During the ongoing fight between the Zephyrs and the Hurricane, the Biggest Bird descended from her Mountain on the original sun to build the Islands of Sheridan as her paradise on Earth. She taught the first man, Nemo, what to eat, and how to eat, and bore him sons and daughters from an egg. She declared Nemo the first Virgil Blue, leader of the Sheridanian congregation, and ever since, the title has passed from generation to generation. Lesser Virgils guide students’ understanding of the Blue Virgil’s sacred truth.
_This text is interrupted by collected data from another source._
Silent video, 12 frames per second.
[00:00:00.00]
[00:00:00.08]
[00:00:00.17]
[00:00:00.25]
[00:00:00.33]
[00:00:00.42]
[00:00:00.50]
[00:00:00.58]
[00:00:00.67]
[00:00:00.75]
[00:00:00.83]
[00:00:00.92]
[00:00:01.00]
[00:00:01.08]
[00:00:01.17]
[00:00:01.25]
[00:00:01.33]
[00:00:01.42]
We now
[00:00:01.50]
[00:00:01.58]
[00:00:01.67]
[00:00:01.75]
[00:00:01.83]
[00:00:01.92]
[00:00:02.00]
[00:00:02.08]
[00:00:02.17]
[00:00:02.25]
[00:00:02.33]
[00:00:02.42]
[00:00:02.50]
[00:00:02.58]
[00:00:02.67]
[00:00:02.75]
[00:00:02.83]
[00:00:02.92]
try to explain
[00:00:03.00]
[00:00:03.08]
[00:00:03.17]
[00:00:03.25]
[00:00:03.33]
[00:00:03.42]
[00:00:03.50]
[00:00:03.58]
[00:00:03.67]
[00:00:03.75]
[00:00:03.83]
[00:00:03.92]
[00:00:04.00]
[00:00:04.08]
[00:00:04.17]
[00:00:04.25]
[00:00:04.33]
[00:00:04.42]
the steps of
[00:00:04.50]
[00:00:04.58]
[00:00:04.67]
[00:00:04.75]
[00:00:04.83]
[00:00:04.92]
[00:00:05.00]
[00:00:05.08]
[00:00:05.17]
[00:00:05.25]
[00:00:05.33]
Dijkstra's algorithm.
After leaving her islands behind, the Biggest Bird erected the rest of Earth. Thus, her influence is seen in art, ideology, and philosophy the world over. Virgil Blue’s monastery on the main island houses a library of texts from every earthly area and every time-period, annotated to outline featherprints from the Biggest Bird’s act of creation. Her wisdom is found in fiction and nonfiction. In physics and magic. In sand and sky. There are no coincidences.

Doesn’t that sound familiar, Jay?

Jay squinted at the text. Yes, this did sound familiar: this must have been the red card-stock pamphlet Faith claimed the monks gave her in Wyoming. But the art wasn’t Faith’s style, and the text didn’t sound like her at all. Did Beatrice help her fabricate a religion inspired by LuLu’s, just to baffle him? Was Dan involved, too?
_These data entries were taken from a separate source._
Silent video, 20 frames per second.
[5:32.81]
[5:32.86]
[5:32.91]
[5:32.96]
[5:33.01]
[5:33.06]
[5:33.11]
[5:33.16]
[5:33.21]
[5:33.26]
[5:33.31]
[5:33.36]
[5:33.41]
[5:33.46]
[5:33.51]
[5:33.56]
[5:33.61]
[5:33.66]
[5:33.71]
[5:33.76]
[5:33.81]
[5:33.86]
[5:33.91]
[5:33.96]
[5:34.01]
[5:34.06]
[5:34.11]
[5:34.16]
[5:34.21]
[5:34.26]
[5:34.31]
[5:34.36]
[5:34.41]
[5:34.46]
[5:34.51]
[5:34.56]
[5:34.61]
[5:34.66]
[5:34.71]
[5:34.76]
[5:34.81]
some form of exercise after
Today the Biggest Bird resides on her Mountain on the original sun in the next eternity, where our worms will someday join her. It is therefore speculated that altitude marked her seal of approval when she made the Earth. Foothills grew beneath her flight-path and mountains sprouted where she deigned to land. This brands Sheridan as the holiest area on Earth: the main island extends from the seafloor to a permanent cap of clouds. Including its height beneath the ocean, it is the tallest mountain on Earth.

The Islands of Sheridan bear a population of sparse thousands, mostly ancestors of the egg-born. Almost a quarter devote years of their lives to monasticism. Virgil Blue’s monastery is home to a hundred students and a circle of lesser Virgils. Satellite-groups exhibit unique and varied practices like masked dancing festivals, deity-visualization exercises, and spiritual agriculture. Only three commandments assert themselves across all islanders:

Never harm or photograph birds.

Never consume centipede except when prepared by Virgil Blue.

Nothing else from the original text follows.